On 10/10/12 18:05, Henry Story wrote:
>
> On 10 Oct 2012, at 17:03, Andy Seaborne <andy.seaborne@epimorphics.com> wrote:
>
>> This does have a real consequence to implementation:
>>
>> A design that
>>
>> 1/ receive POST -- some general receipt handling
>> 2/ content-type: parse body as RDF
>> 3/ Decide it's a container
>> 4/ dispatch request to container
>> 5/ Create new BPR
>>
>> trying to create an abstraction of "incoming RDF", does not work because the parsing happens before the operation is known to be a container with specific action of creating the new BPR.
>
> There are a few answers to that:
>
>   A. you simply don't parse the RDF and just serialise it to disk into
>    the file name created around 3 in your design.
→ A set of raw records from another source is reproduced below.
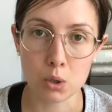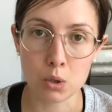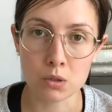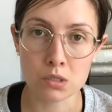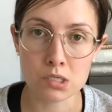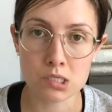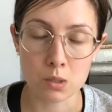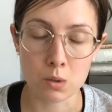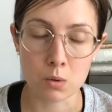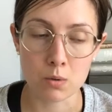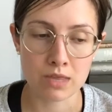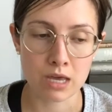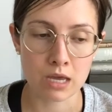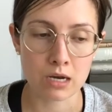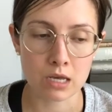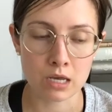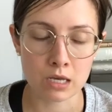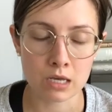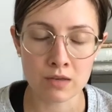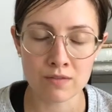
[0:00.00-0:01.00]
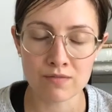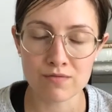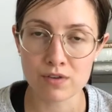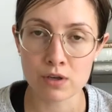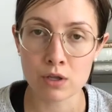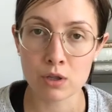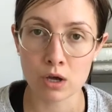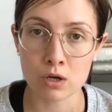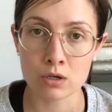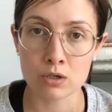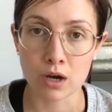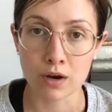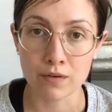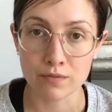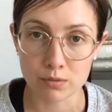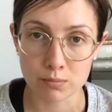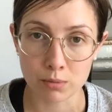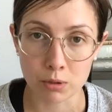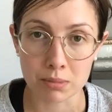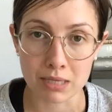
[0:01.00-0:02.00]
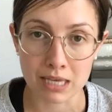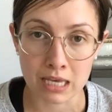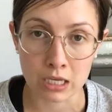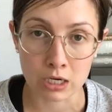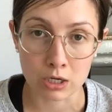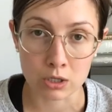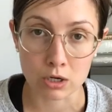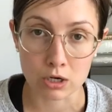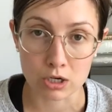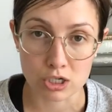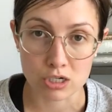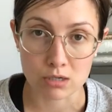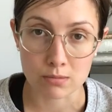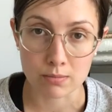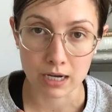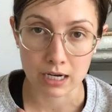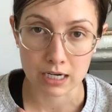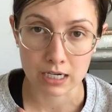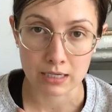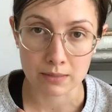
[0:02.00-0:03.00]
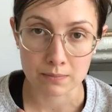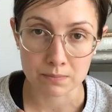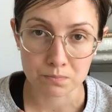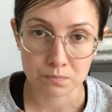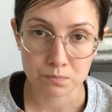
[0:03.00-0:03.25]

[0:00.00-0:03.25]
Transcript: also that it can feel uncomfortable being in a larger body.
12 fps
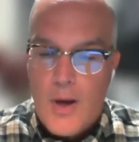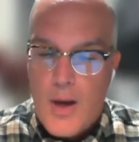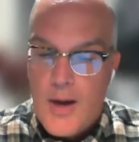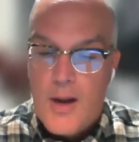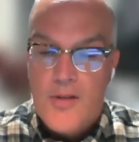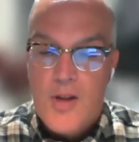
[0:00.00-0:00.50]

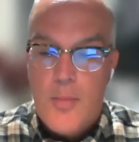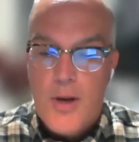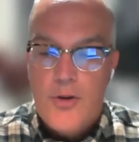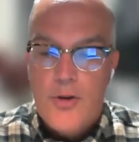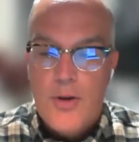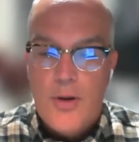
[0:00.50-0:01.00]
And as I
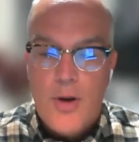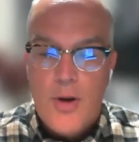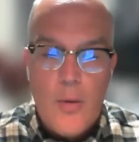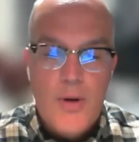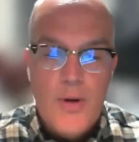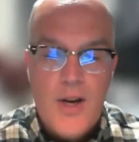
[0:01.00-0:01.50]
mentioned, I
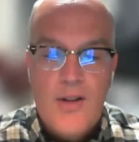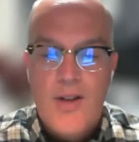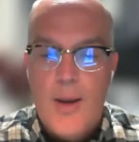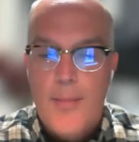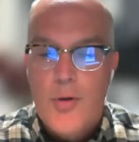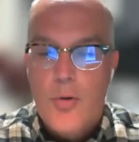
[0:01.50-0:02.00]
would take
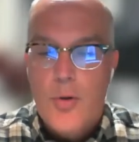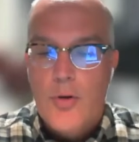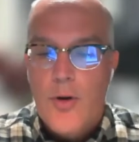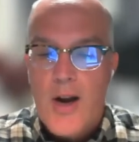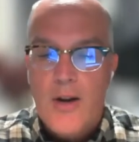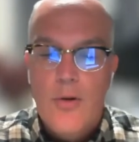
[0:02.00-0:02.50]
steps to
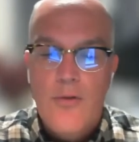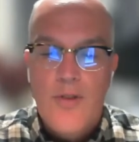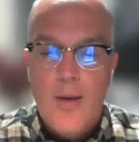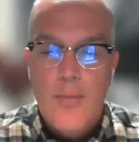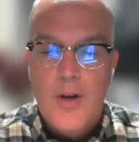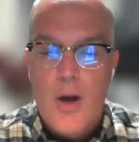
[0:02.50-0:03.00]
attract new
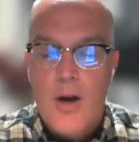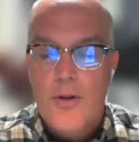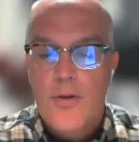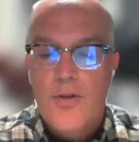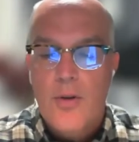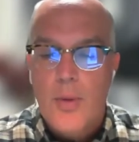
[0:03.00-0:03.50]
family
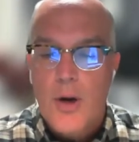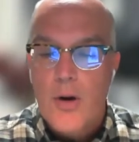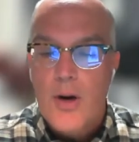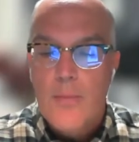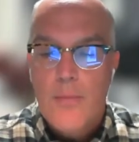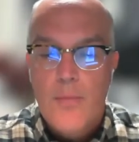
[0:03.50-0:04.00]
doctors to
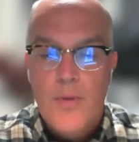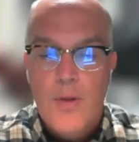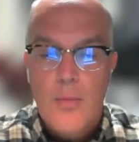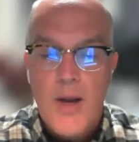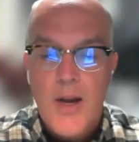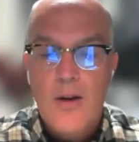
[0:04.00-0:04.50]
Barrie. The
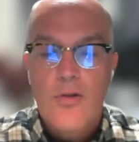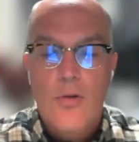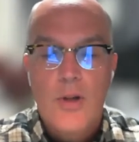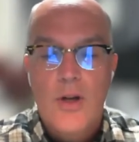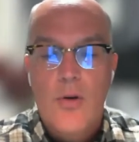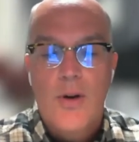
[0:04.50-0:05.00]
demand is
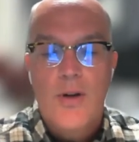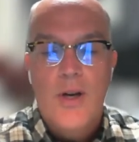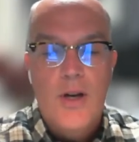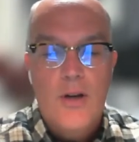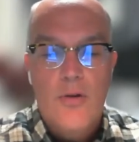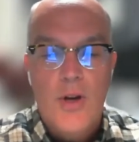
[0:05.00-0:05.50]
only going to
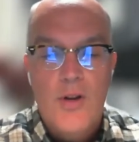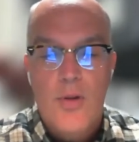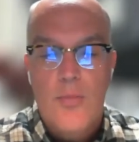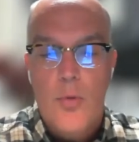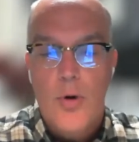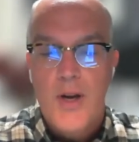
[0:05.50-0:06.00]
increase
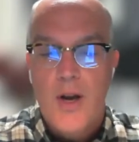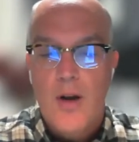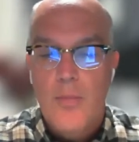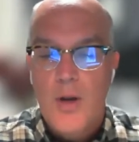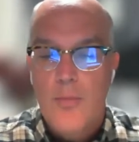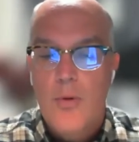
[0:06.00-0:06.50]
with more young
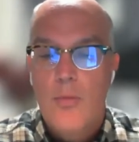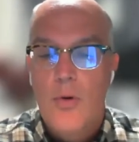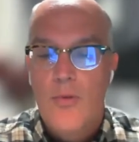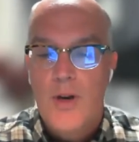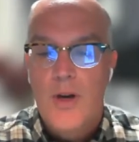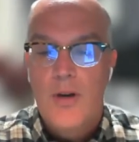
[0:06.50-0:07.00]
people moving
Doing that everything will
>    work just right, because the relative URLs will automatically turn into
>    the right URLs when fetched in the next round.
>     (I imagine that this is exactly what MUST happen in WebDAV or Atom)

Aside: I think this is pushing it a bit too far - RDF is a data model, 
Turtle a transfer syntax.  The Turtle bytes aren't the data - the RDF 
triples (absolute URIs) are.

>
>   B. You parse the incoming stream into a graph that accepts relative URLs,
>     and then in 3/ either
>       a- place it into a store that accepts relative URLs
>       b- resolve the URLs against the full store url
>
>    C. You delay the parsing until around 3 or 4 when you know the full
>     URL.

No dispute it can be implemented but if the particular implementation 
choice is forced I think we are in (a minor) "willful violation" of RFC 
3986. Implementation choices should be invisible.
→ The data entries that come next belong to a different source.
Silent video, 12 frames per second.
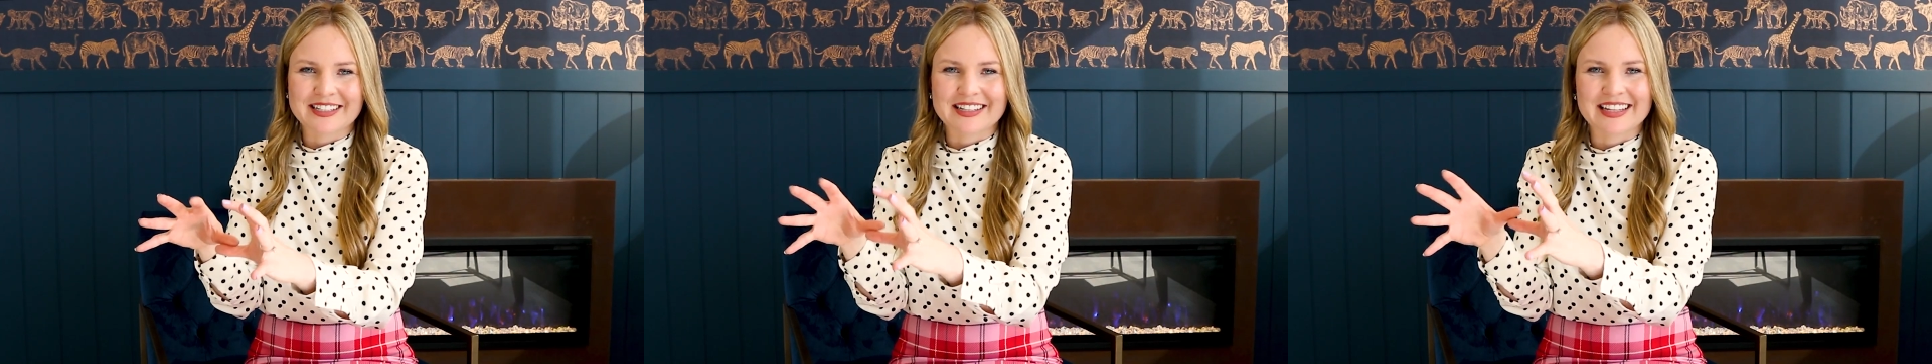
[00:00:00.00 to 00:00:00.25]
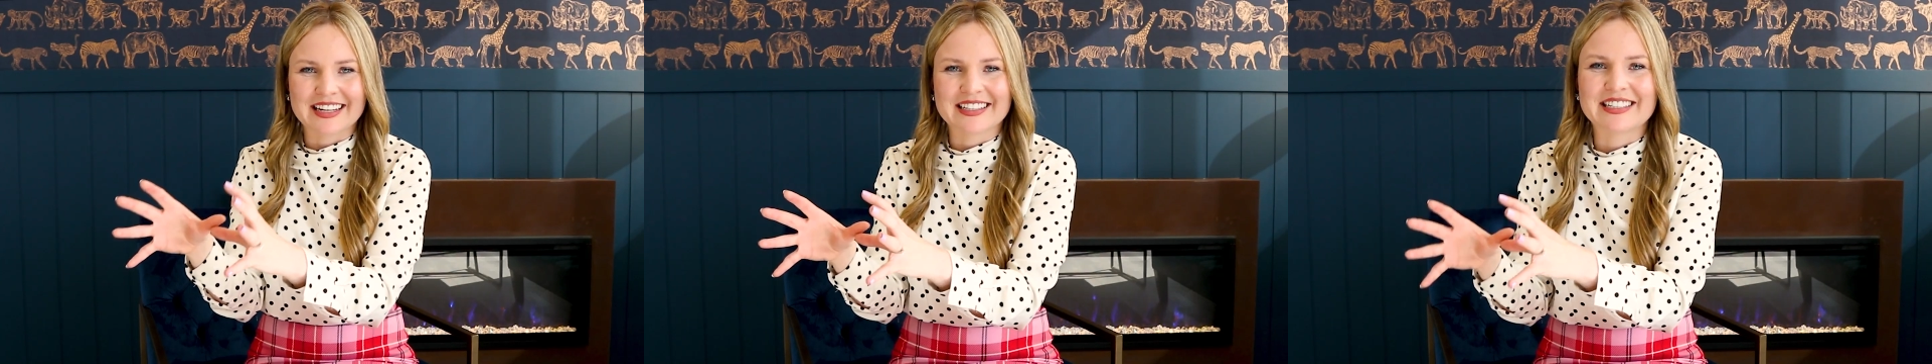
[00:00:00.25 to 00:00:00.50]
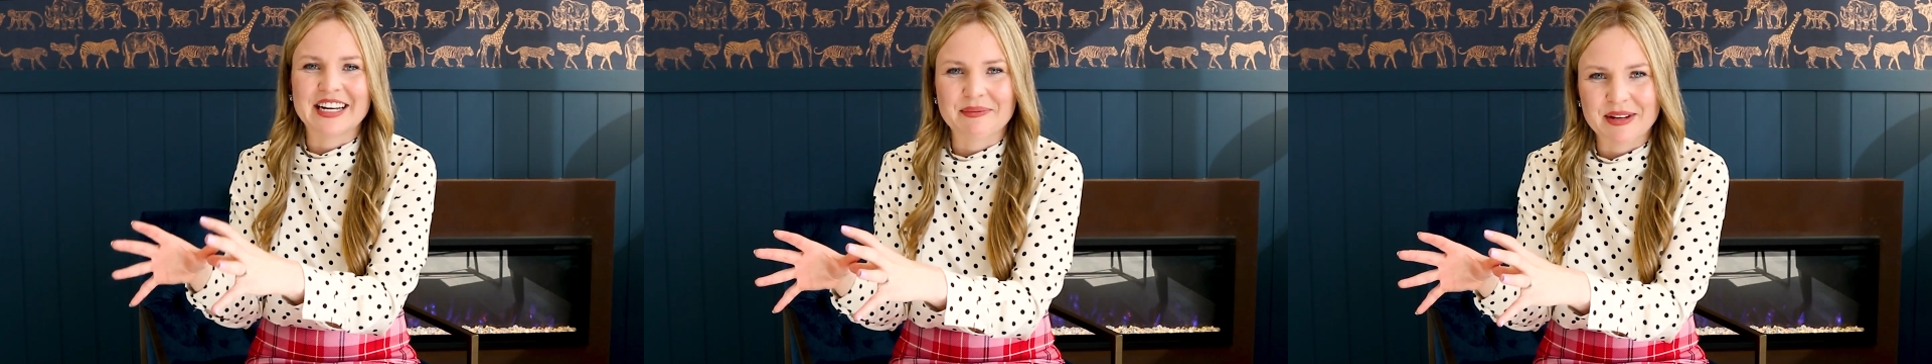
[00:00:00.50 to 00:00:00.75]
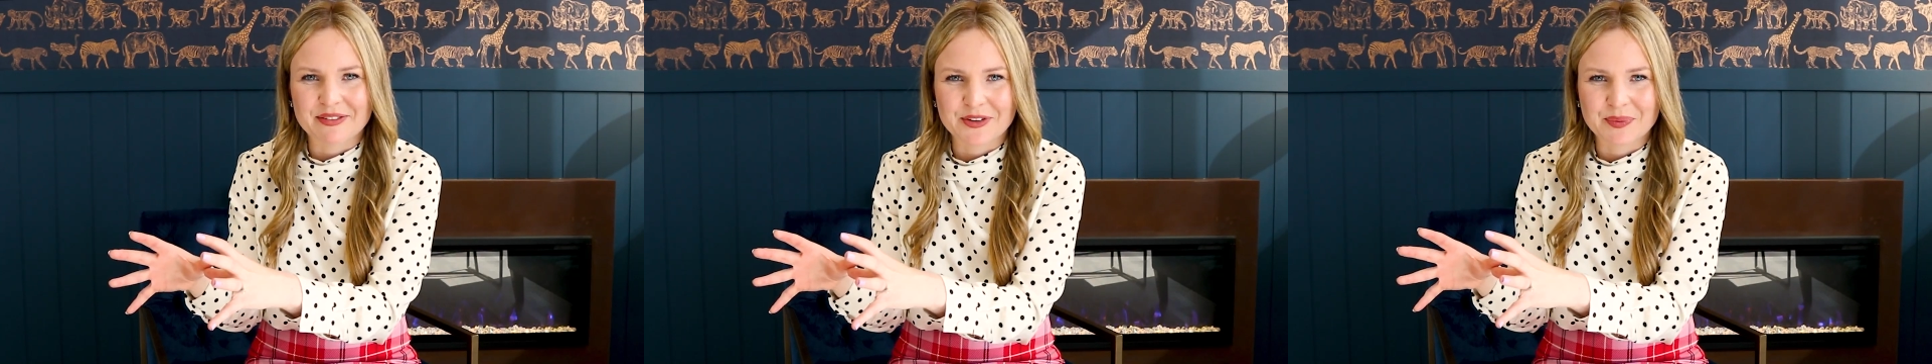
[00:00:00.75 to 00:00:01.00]
to the esteem
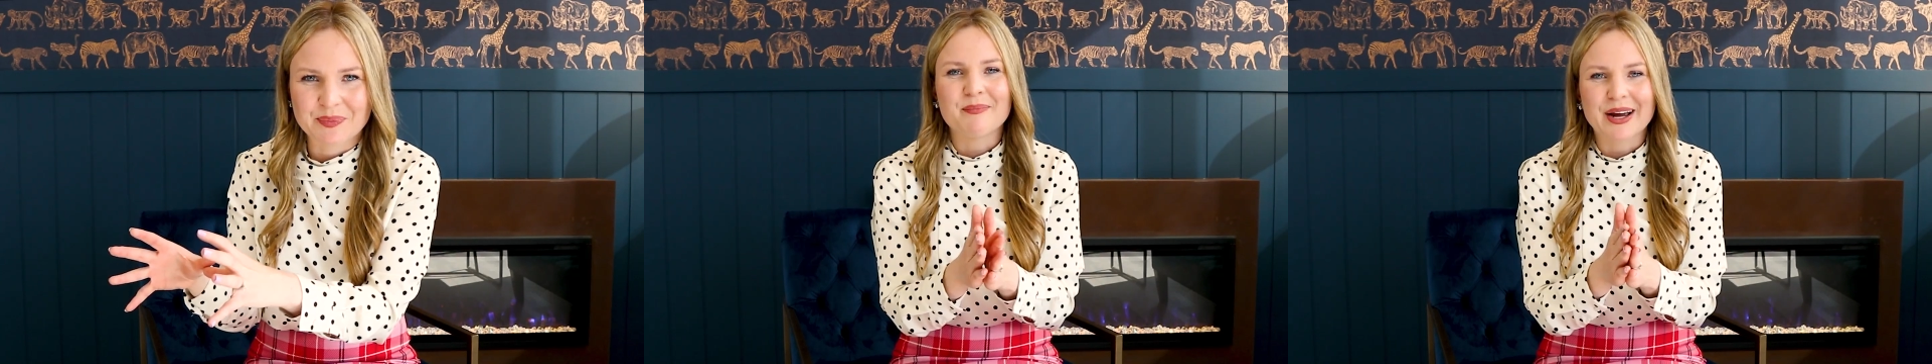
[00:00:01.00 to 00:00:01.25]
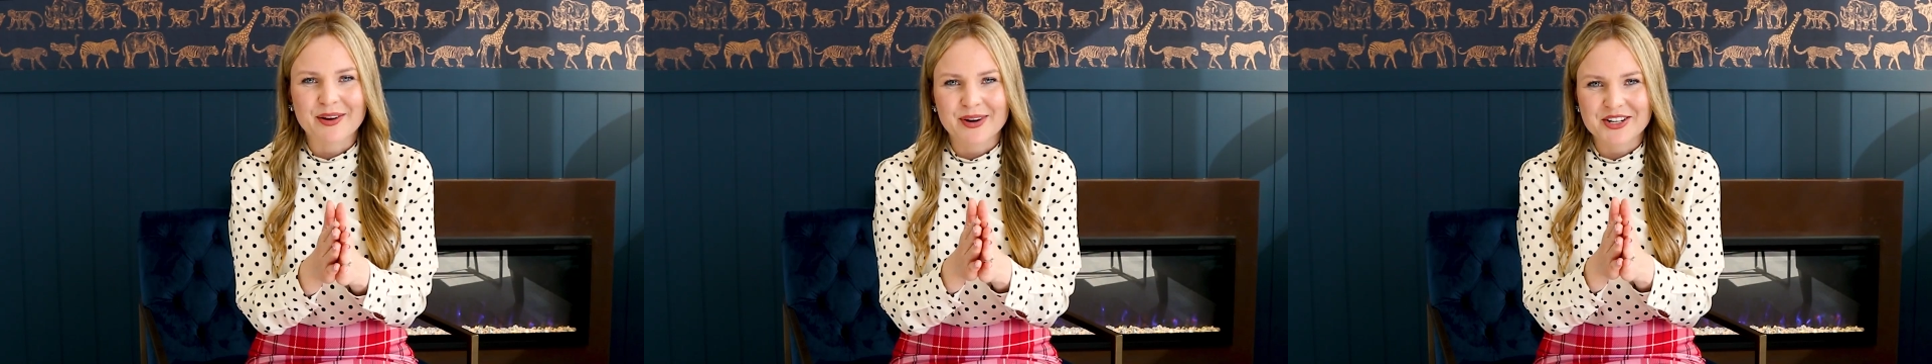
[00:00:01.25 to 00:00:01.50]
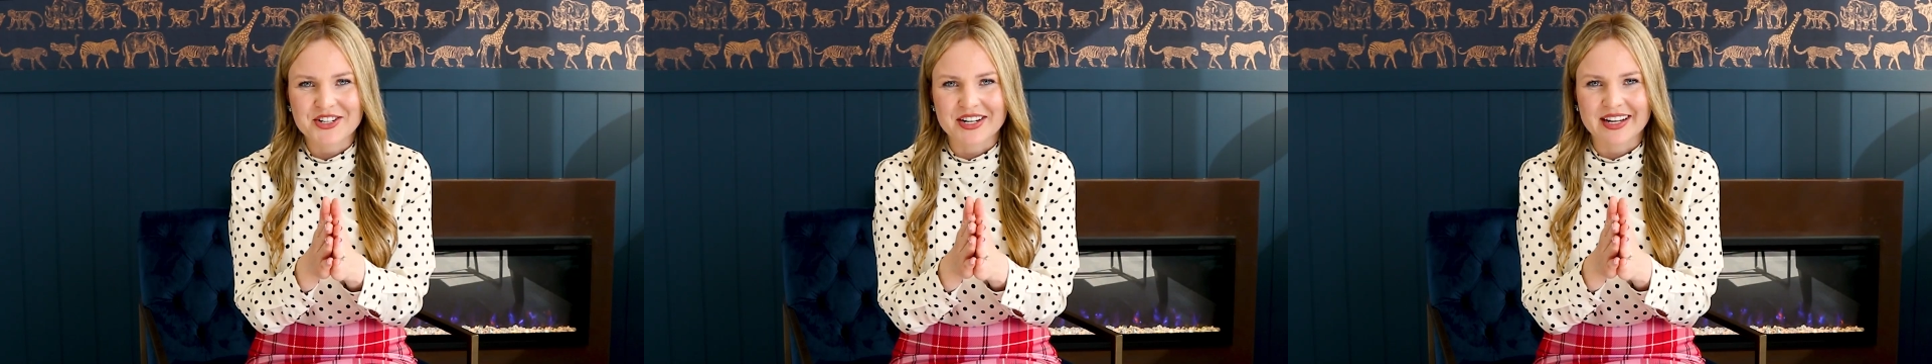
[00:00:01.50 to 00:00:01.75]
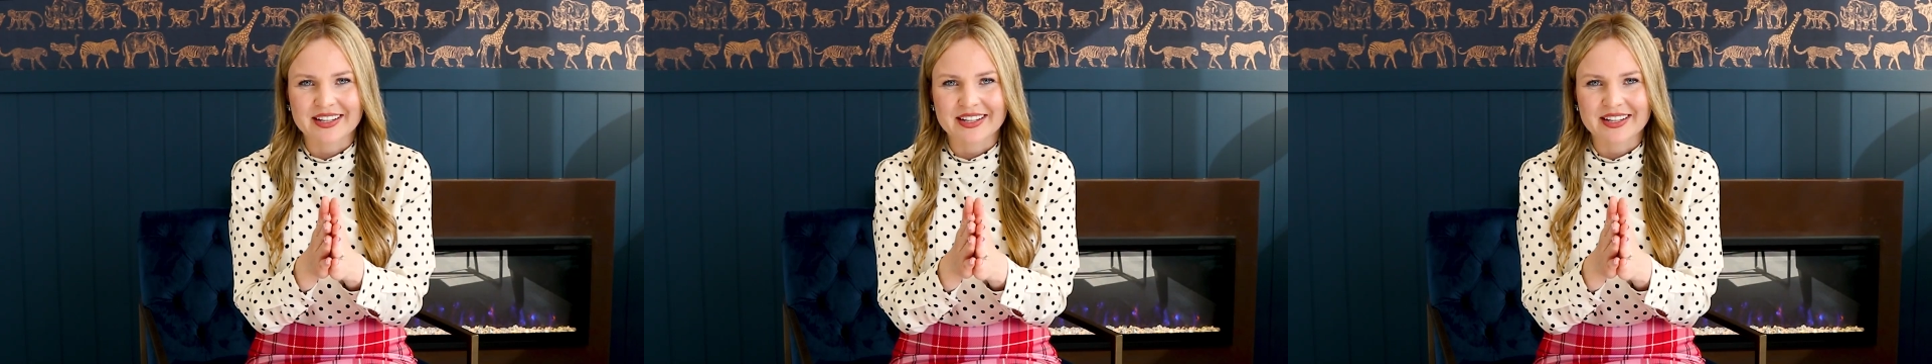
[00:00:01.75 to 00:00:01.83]
level, my question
> The fact that A works, is very good reason to believe that my proposal -
> which Steve Battle named A) is the correct design.
>
> B seems to make a good case for having at least parsers that can parse
> documents with relative URLs without needing to resolve them.

That would be a change - the output would not be strict RDF.  The data 
would have to be modified later to "correct" the URIs.

> C. Should be quite possible to do, since downloading documents should
> be done asynchronously, and takes time, whereas finding out from the
> path that a resource needs to be created can be done extremely quickly.

In the SPARQL GSP, POST to a graph means "add triples" - this is inline 
with RFC 2616 where it says POST can be "Extending a database through an 
append operation".   The base URI is the target graph, there being only 
one URI to consider.

We could phrase is as "the base URI is the target of the request" and 
then make the target the newly create resource.

Base URIs matter a lot more in RDF syntax - we're just pushing the 
boundaries of specs not designed with the current (new) usage in mind.